Equivalently, this says the weight map preserves tropical
multiplication (⊗) from V to T — always true by linearity of
the dot product, regardless of weight magnitudes. The interesting
condition (exponential separation) is needed for preserving
tropical addition (⊕ = min) — see weightMap_strictMono.
Equations
- Core.Constraint.ViolationSemiring.weightMap w = { toFun := fun (v : Core.Constraint.Evaluation.ViolationProfile n) => ∑ i : Fin n, w i * ↑(v i), map_zero' := ⋯, map_add' := ⋯ }
Instances For
Convenience alias: weightedSum w v = weightMap w v.
Equations
Instances For
weightMap is definitionally equal to weightedViolations
from Core.Constraint.OTLimit.
This bridges the semiring-theoretic framework (violation profiles as algebraic objects) to the existing HG–OT agreement machinery (violation vectors as functions).
LexStrictlyBetter from OTLimit.lean is definitionally equal to <
on ViolationProfile n — they are both ∃ k, (∀ j < k, a j = b j) ∧ a k < b k.
This bridges the HG–OT agreement literature's vocabulary
(LexStrictlyBetter) to the algebraic ordering on ViolationProfile.

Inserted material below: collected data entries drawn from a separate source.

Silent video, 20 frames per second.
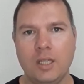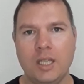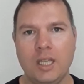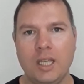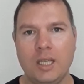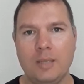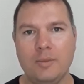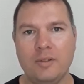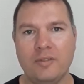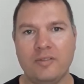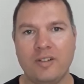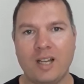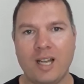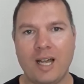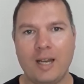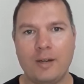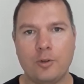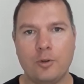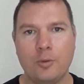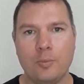e me
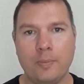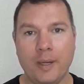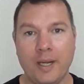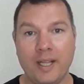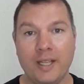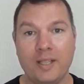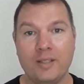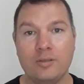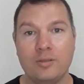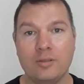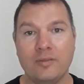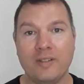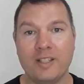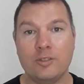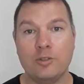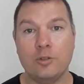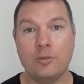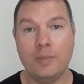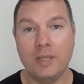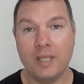falaram que o preço vai
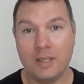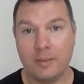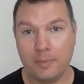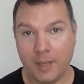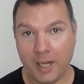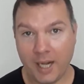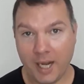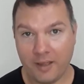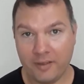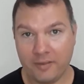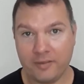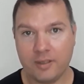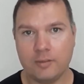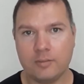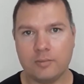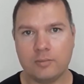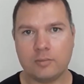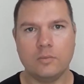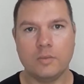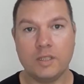subir em breve.
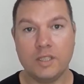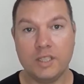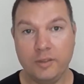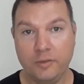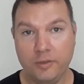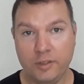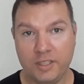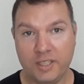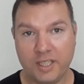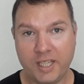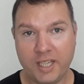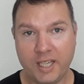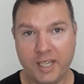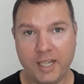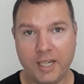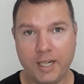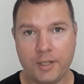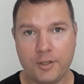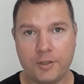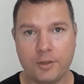Se você quer
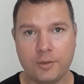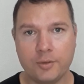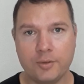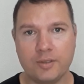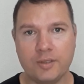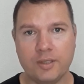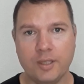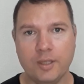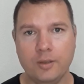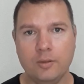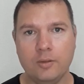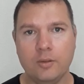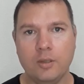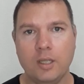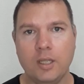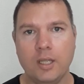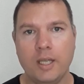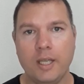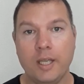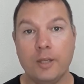garantir o seu,
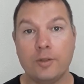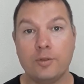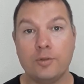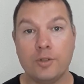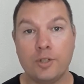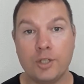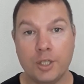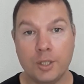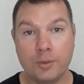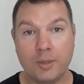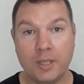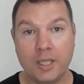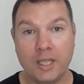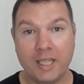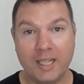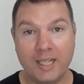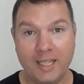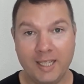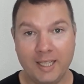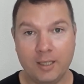eu sugiro que
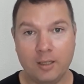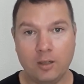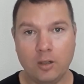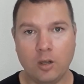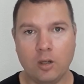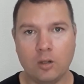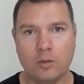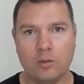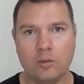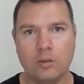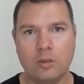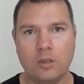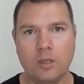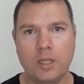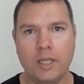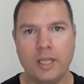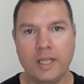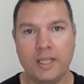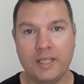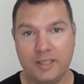clique logo.
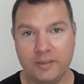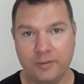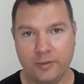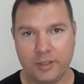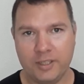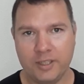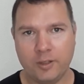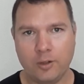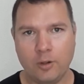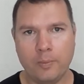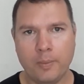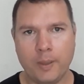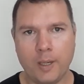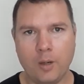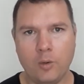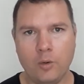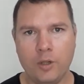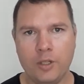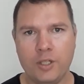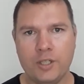E se você comprar
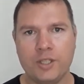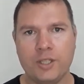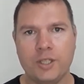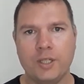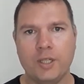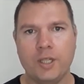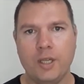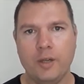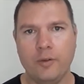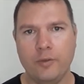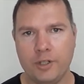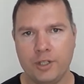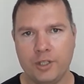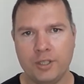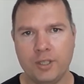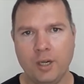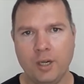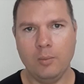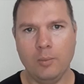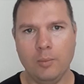hoje, eu vou te
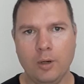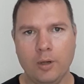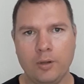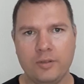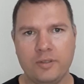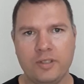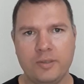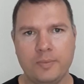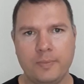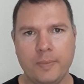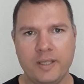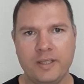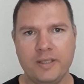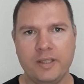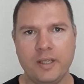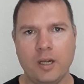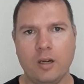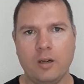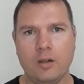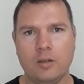dar bônus
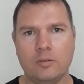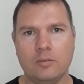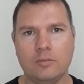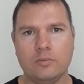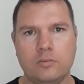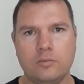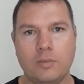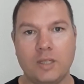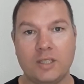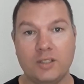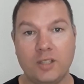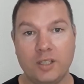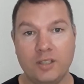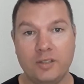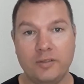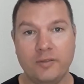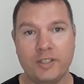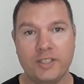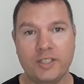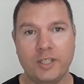especial, mas só
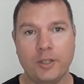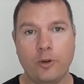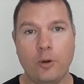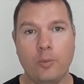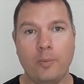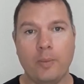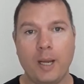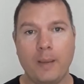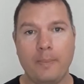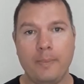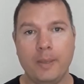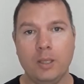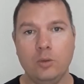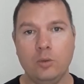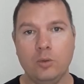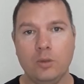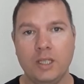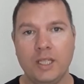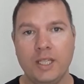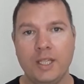se você comprar
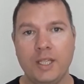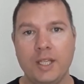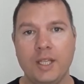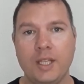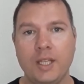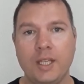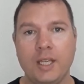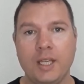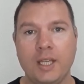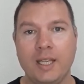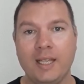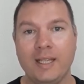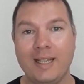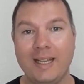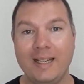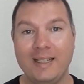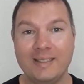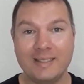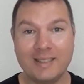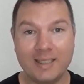pelo link na
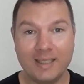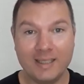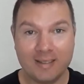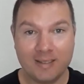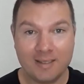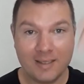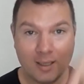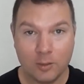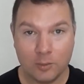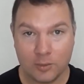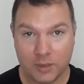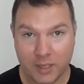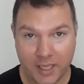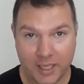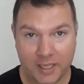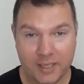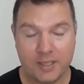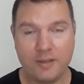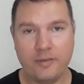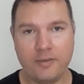descrição
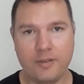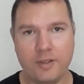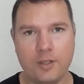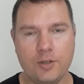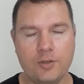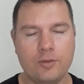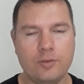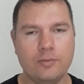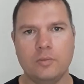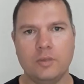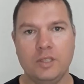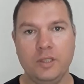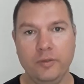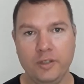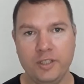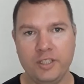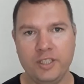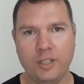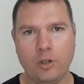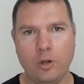desse vídeo. Se
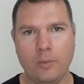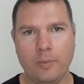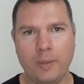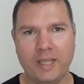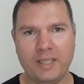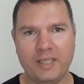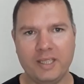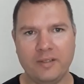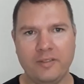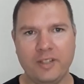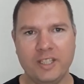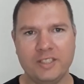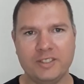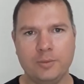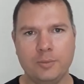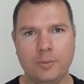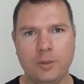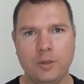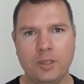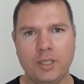você comprar através
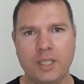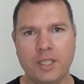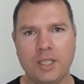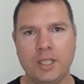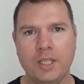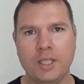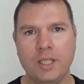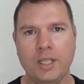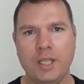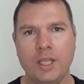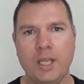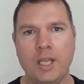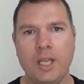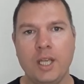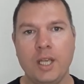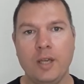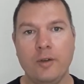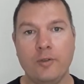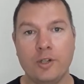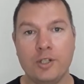do meu link,
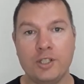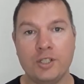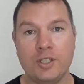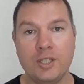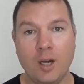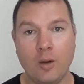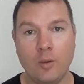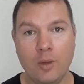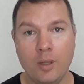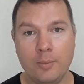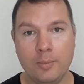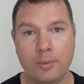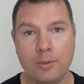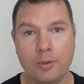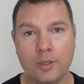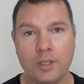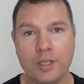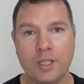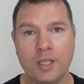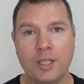eu vou te dar um
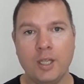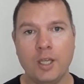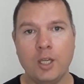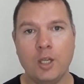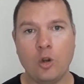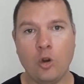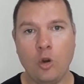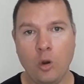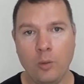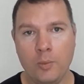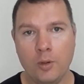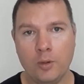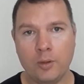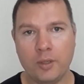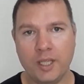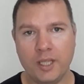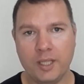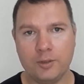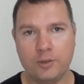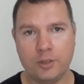e-book com meu
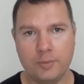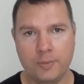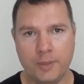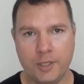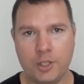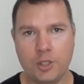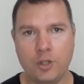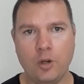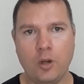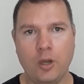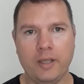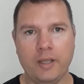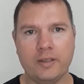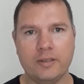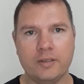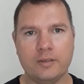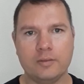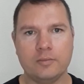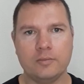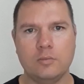guia dos
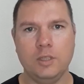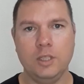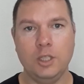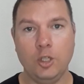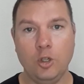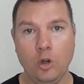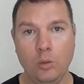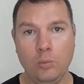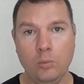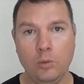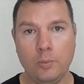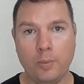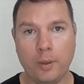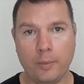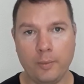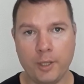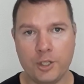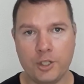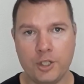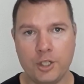bitcoins. E como
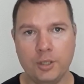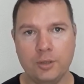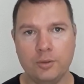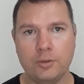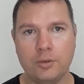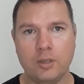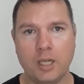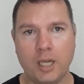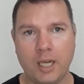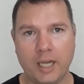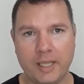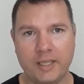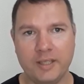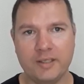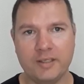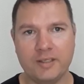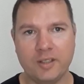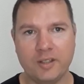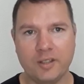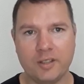prometido, aqui
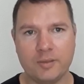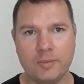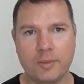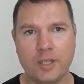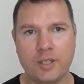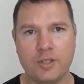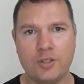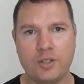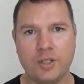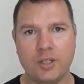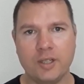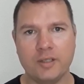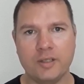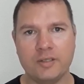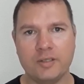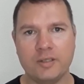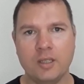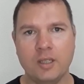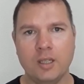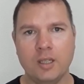estão as minhas dicas.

The weight map is strictly order-preserving when weights are exponentially separated (@cite{riggle-2009} §4, @cite{smolensky-legendre-2006} ch. 14):
If a < b lexicographically and all violations are bounded by M,
then weight(a) < weight(b).
In tropical semiring terms: the weight map preserves tropical addition (⊕ = min) — it maps the lex-minimum in V to the numerical minimum in T. This is the content that exponential separation buys: the weight map is not just a monoid homomorphism (preserves ⊗ always, § 3) but an order-preserving monoid homomorphism (preserves ⊕ conditionally).

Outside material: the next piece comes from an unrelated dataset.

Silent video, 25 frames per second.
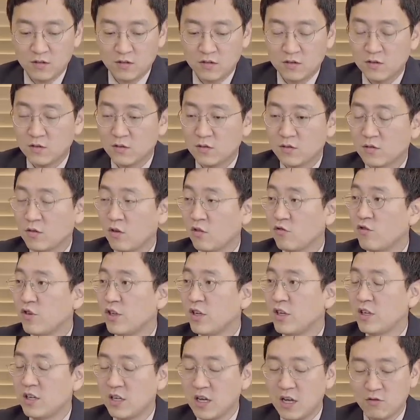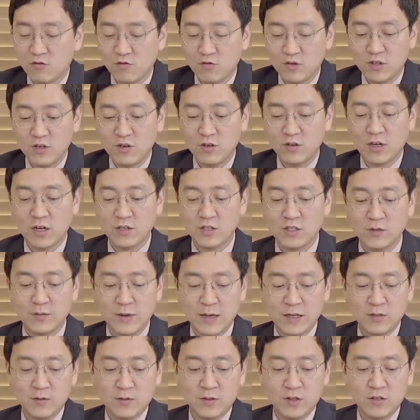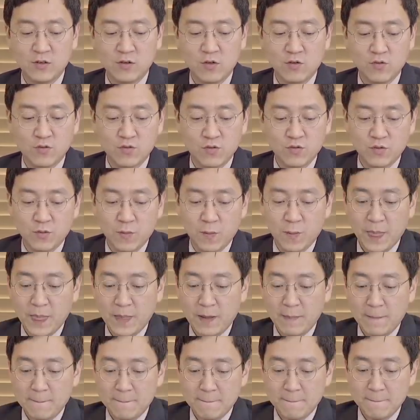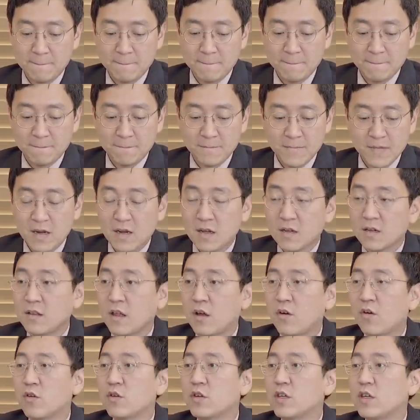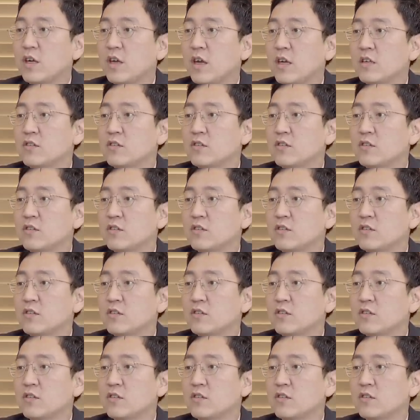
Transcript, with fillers: 그 너구리. 너구리 하고 이걸 같이 많이 늘었고 되게 짧게 끝나지 않았어요, 이거? 근데 거기에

The proof delegates to lex_imp_lower_violations from OTLimit.lean,
which we can invoke directly because LexStrictlyBetter is
definitionally equal to < on ViolationProfile n.

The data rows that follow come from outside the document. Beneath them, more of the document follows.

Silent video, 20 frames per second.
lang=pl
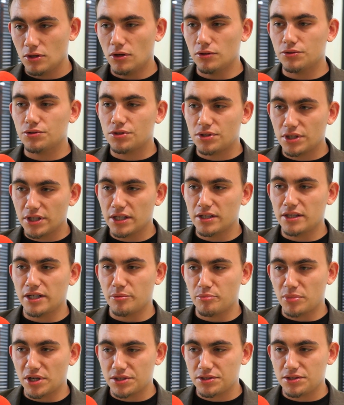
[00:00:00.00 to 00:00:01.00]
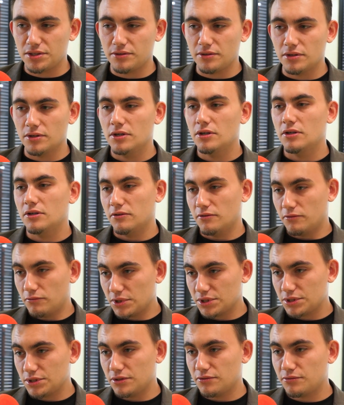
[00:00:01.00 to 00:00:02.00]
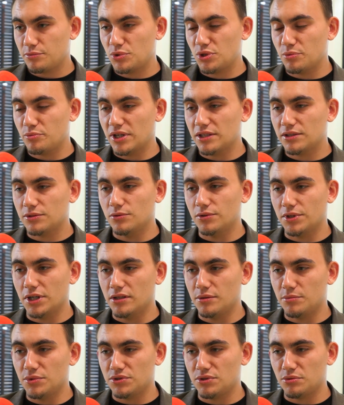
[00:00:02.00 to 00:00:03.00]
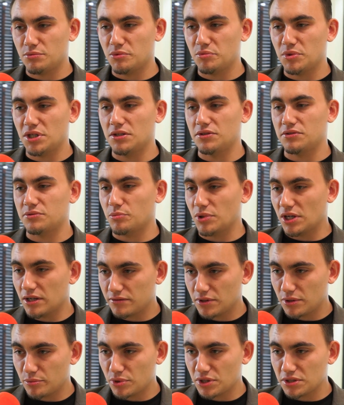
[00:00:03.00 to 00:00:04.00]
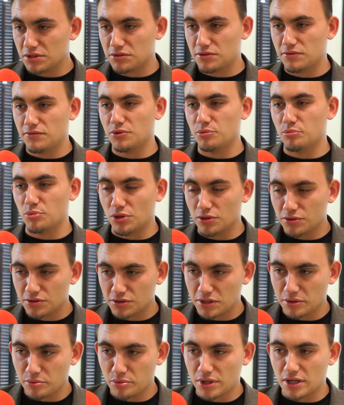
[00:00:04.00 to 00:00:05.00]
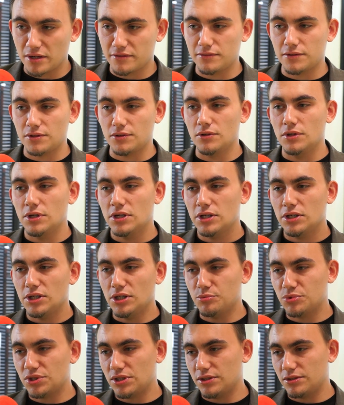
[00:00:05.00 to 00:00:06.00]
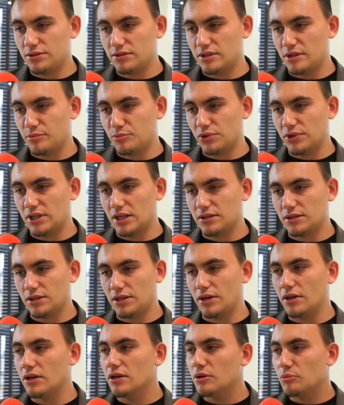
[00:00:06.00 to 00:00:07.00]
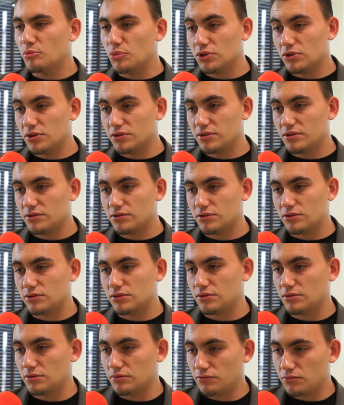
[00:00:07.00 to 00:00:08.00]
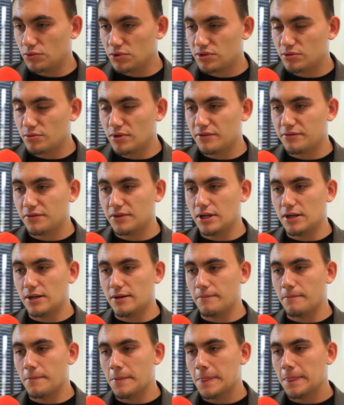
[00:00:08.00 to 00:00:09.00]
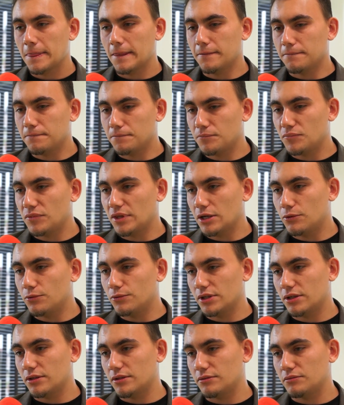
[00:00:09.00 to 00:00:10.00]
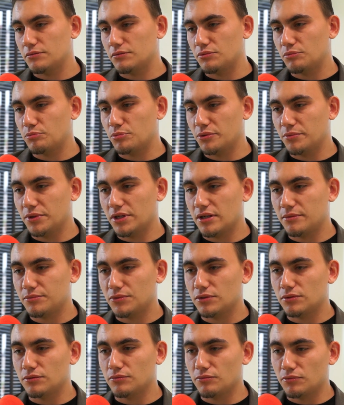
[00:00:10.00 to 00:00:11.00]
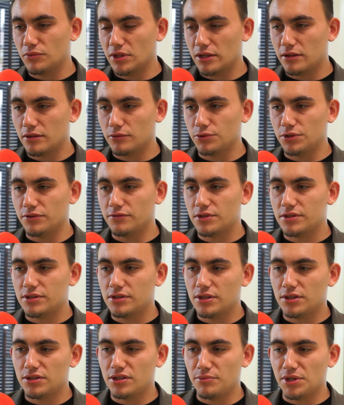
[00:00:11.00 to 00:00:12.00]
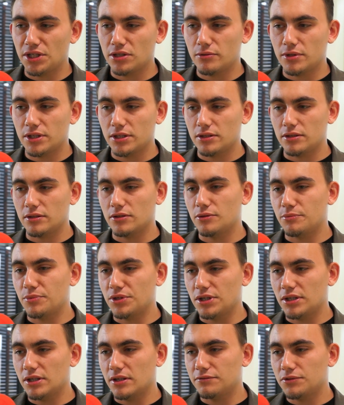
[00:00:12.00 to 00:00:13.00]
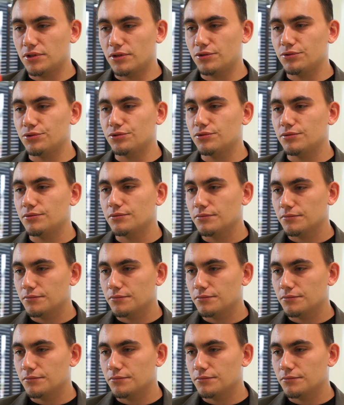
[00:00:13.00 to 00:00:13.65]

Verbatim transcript: odżyje najbardziej właśnie w przypadku, kiedy będziemy mieli sprawne państwo, proste prawo i przejrzyste podatki. Pochodzę z Włocławka, mm, naukę pobieram na Uniwersytecie Mikołaja Kopernika w no Toruniu. No właśnie, jest Pan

Non-strict monotonicity: a ≤ b lexicographically implies
weight(a) ≤ weight(b) under exponential separation.
The lex-minimum of a candidate set maps to the weight-minimum: the OT winner and HG winner coincide under exponential separation.
This is the semiring-theoretic restatement of HG–OT agreement:
argmin_V ↦ argmin_T when the weight map preserves both ⊗ and ⊕.